**TASK ITEM**
Without copying any picture, transcribe exactly the lines of the data below from the one containing "[0:02.00-0:03.00]" through the one containing "Lip reading: But".
---------- DATA ----------
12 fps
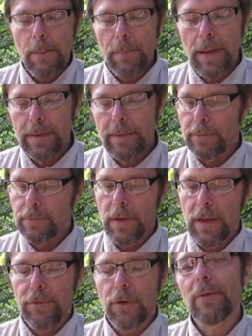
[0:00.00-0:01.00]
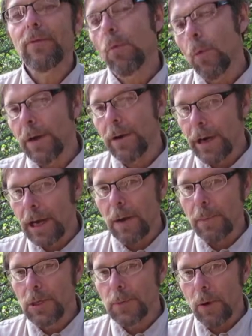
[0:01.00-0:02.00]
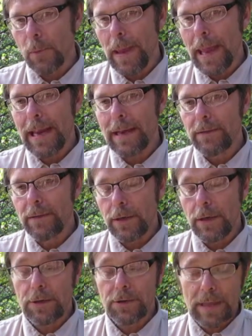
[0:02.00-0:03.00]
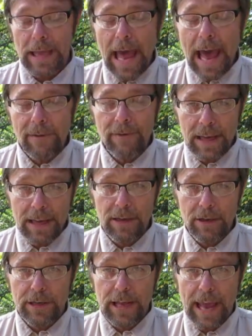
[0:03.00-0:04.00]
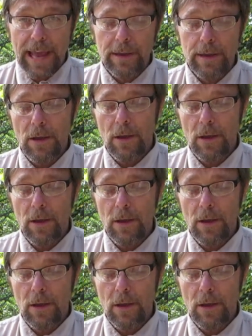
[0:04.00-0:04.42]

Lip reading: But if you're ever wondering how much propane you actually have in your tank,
----------
---------- DATA ----------
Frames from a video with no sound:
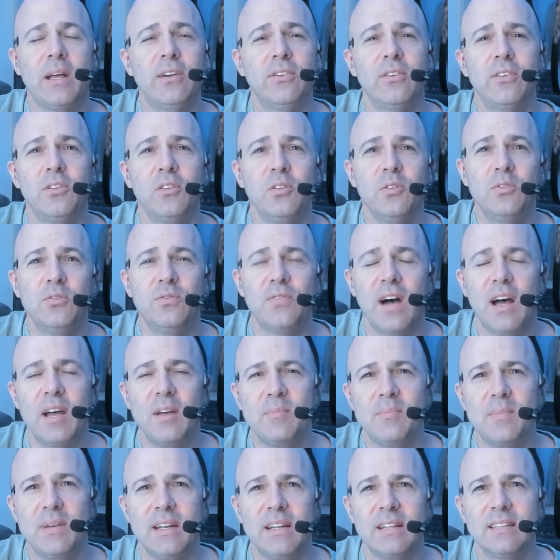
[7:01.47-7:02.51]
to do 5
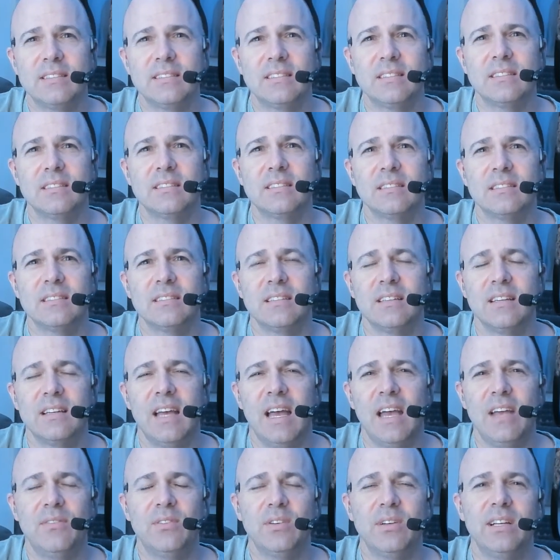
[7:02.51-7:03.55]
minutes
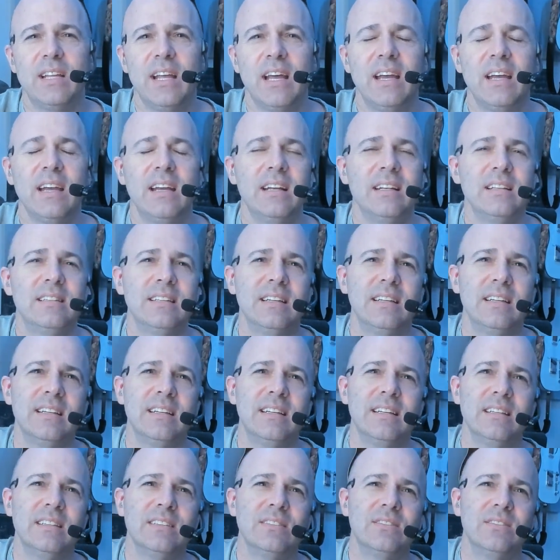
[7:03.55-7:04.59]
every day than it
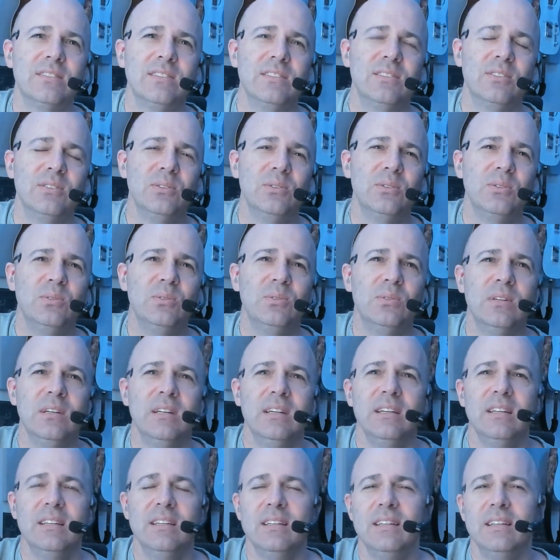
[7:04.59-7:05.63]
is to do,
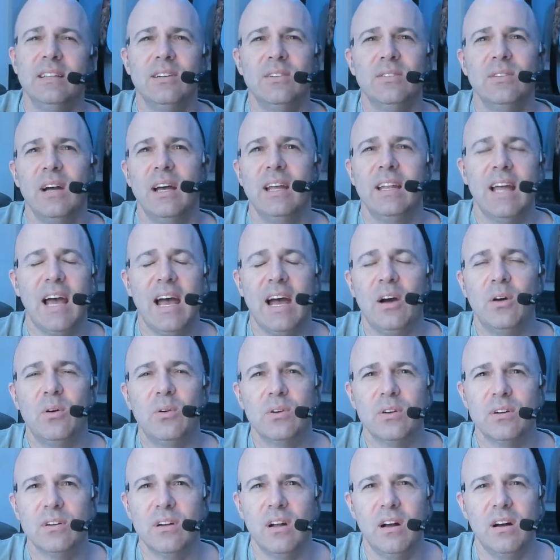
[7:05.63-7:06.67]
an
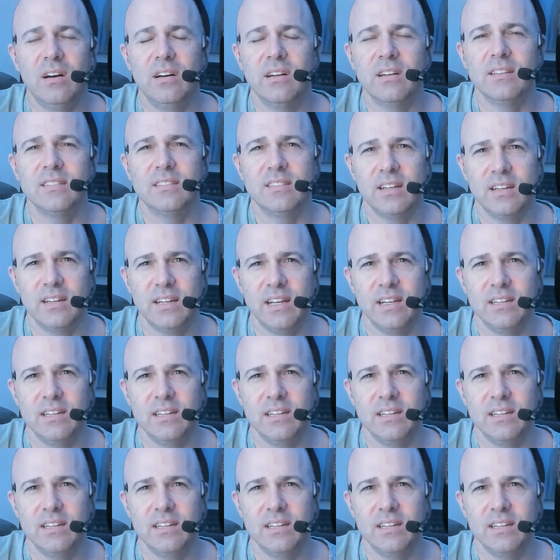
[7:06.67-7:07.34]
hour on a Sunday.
----------
**ANSWER TO THE EXERCISE**
[0:02.00-0:03.00]
[0:03.00-0:04.00]
[0:04.00-0:04.42]

Lip reading: But if you're ever wondering how much propane you actually have in your tank,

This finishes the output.